▸ WHAT IS NEEDED
For this exercise, restate word for word only the lines from the one containing "[1:43.23-1:44.13]" through the last line below. Pictures do not get copied.

[Extracted data entries]
--- START ---

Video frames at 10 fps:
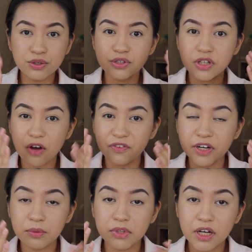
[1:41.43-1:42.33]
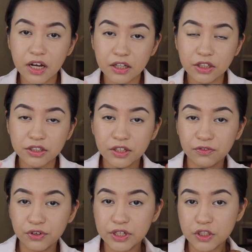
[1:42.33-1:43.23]
To soften up the colors and
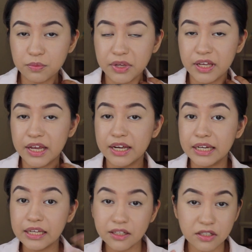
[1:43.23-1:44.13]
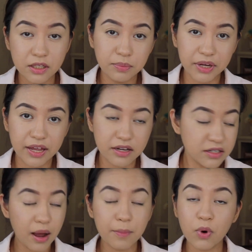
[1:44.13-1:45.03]
for it to be an easy
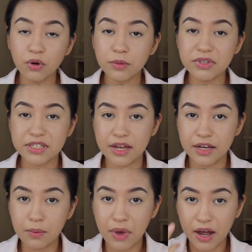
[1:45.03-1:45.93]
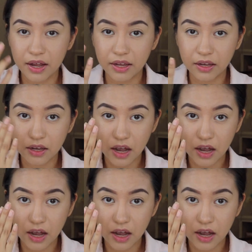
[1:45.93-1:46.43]
blend, I'm going to be setting my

--- END ---

▸ ANSWER TO THIS PROBLEM
[1:43.23-1:44.13]
[1:44.13-1:45.03]
for it to be an easy
[1:45.03-1:45.93]
[1:45.93-1:46.43]
blend, I'm going to be setting my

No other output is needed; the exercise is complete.